**Work to complete:** Starting at the line that holds "[0.00-0.20s]", restate every line word for word up to and including the last one in the listing below, and omit all pictures.

___

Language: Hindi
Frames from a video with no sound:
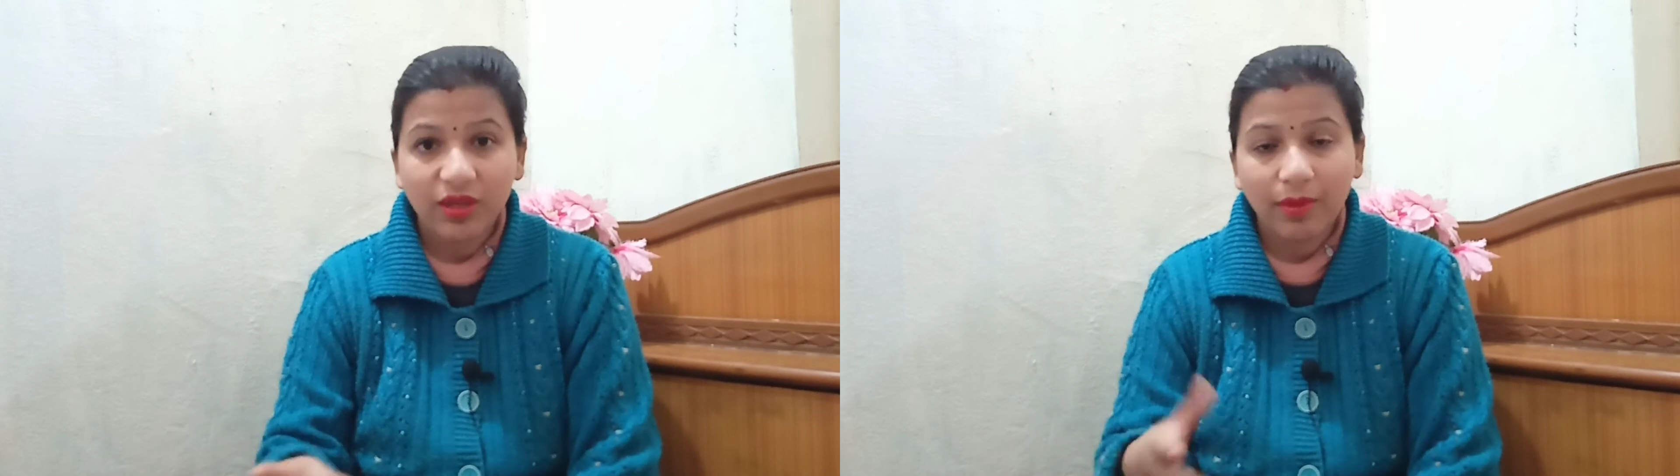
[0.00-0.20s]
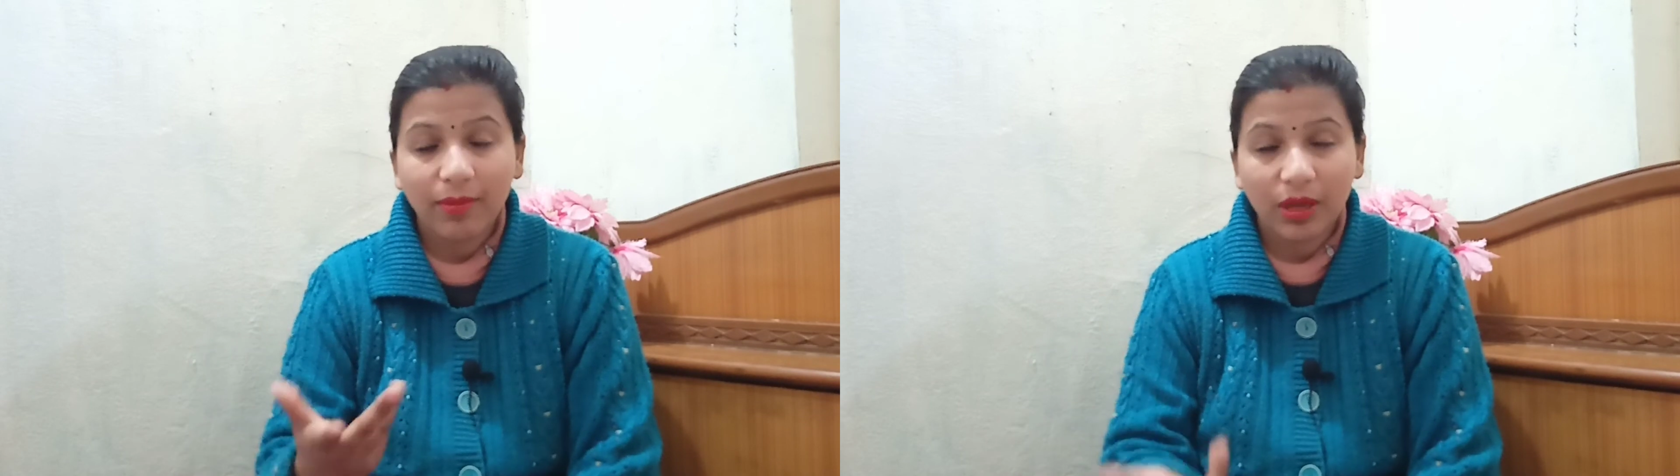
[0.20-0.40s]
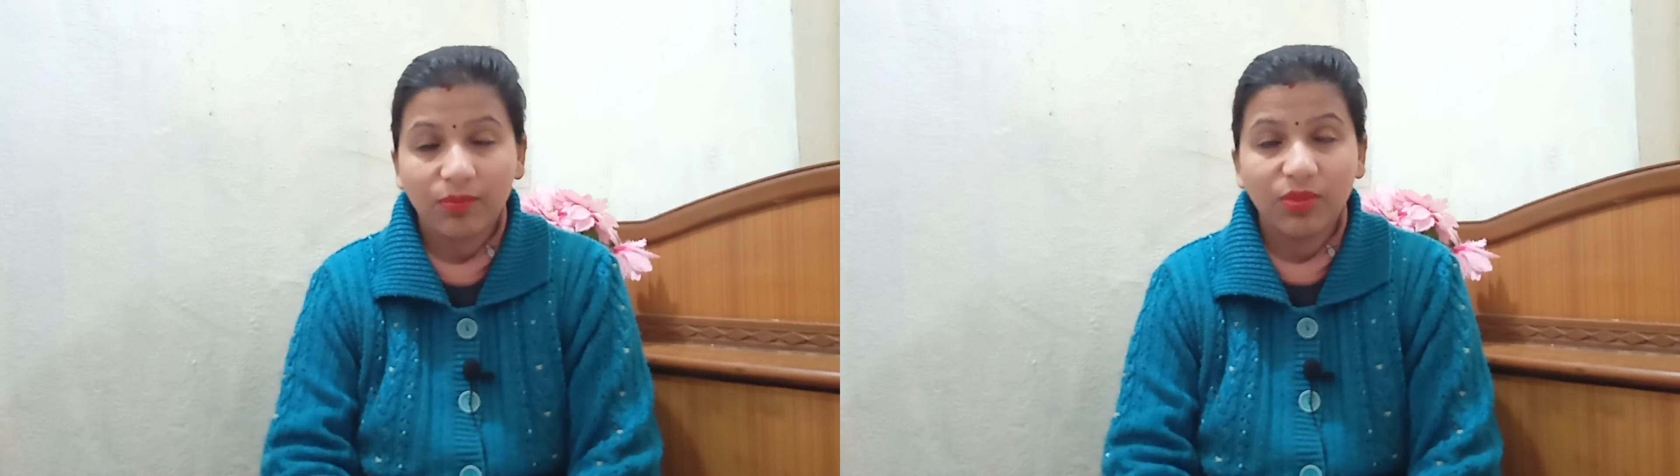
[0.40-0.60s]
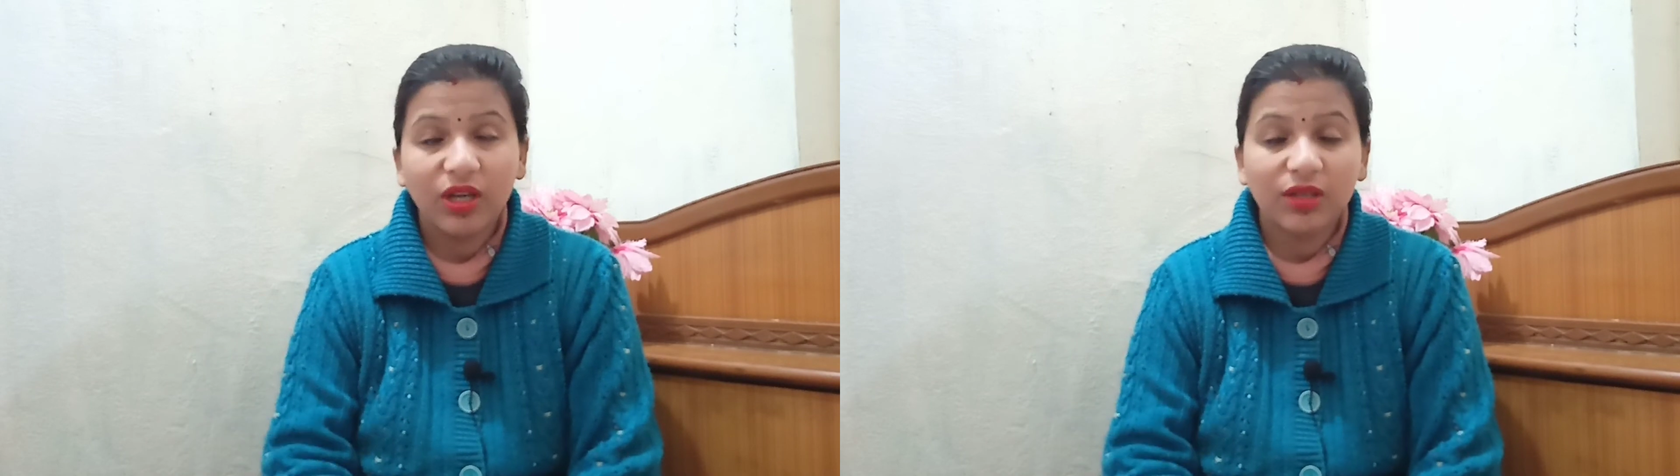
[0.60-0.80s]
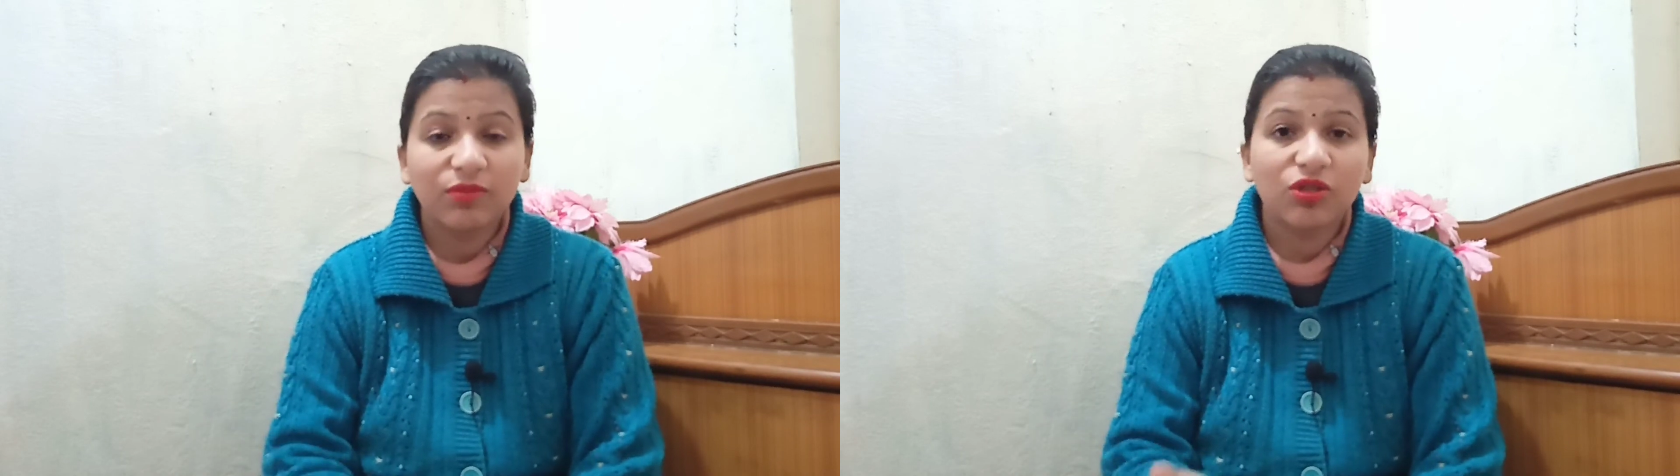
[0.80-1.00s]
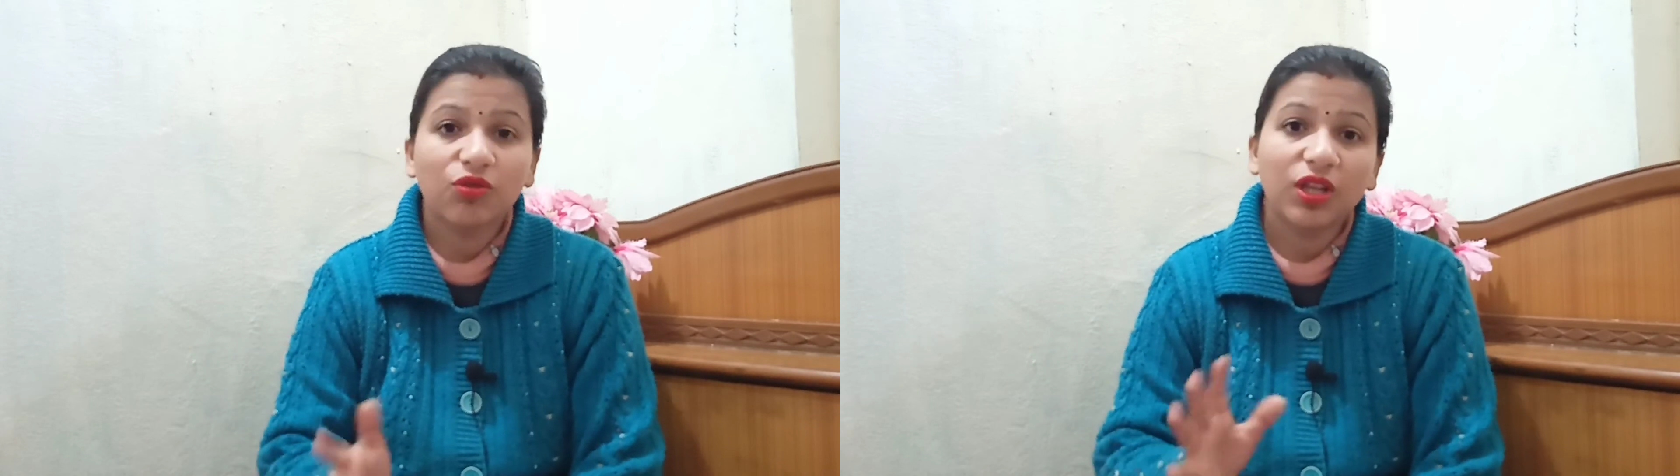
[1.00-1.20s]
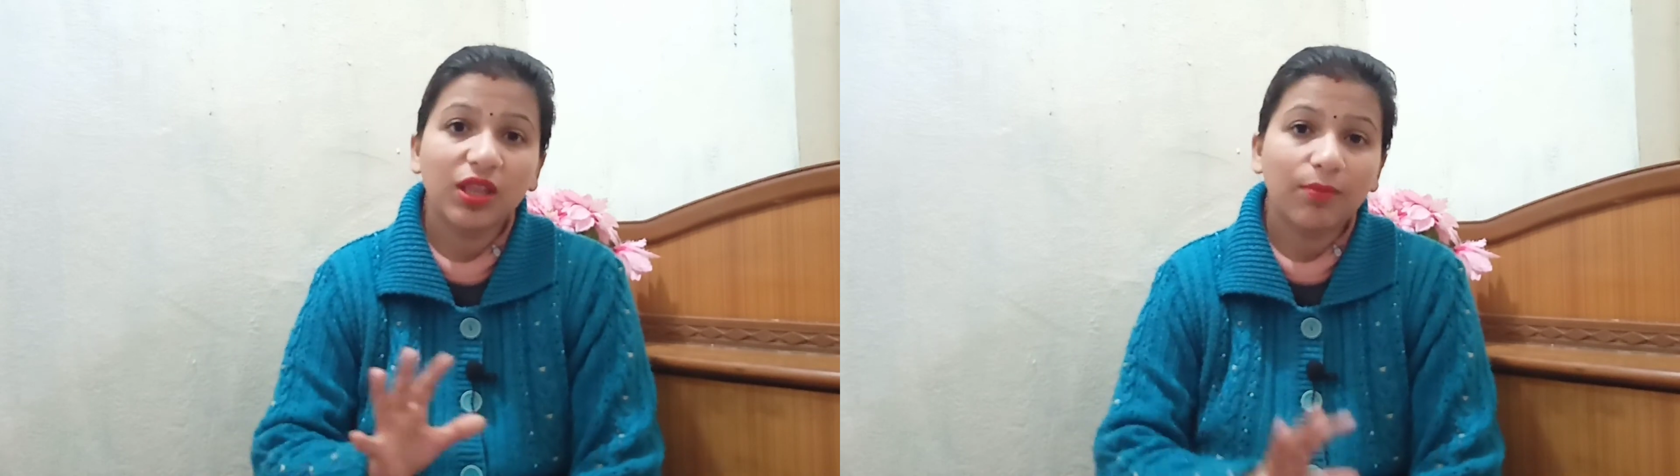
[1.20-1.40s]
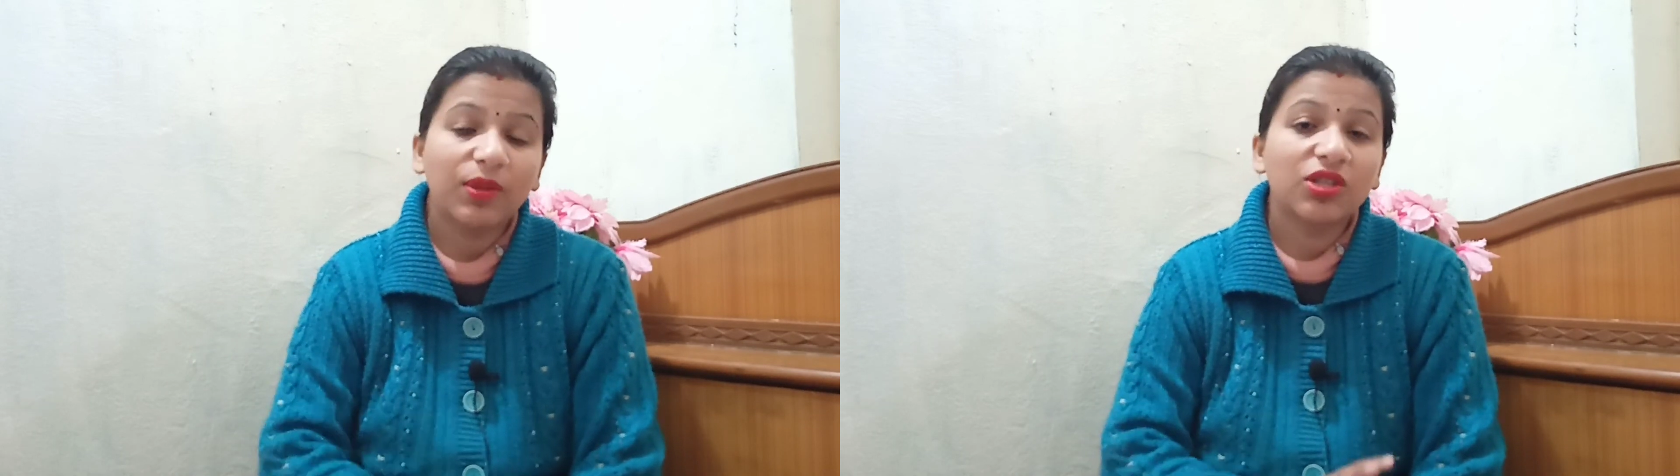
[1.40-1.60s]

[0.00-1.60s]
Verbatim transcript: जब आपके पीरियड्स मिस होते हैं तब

___

**Result for this task:**
[0.00-0.20s]
[0.20-0.40s]
[0.40-0.60s]
[0.60-0.80s]
[0.80-1.00s]
[1.00-1.20s]
[1.20-1.40s]
[1.40-1.60s]

[0.00-1.60s]
Verbatim transcript: जब आपके पीरियड्स मिस होते हैं तब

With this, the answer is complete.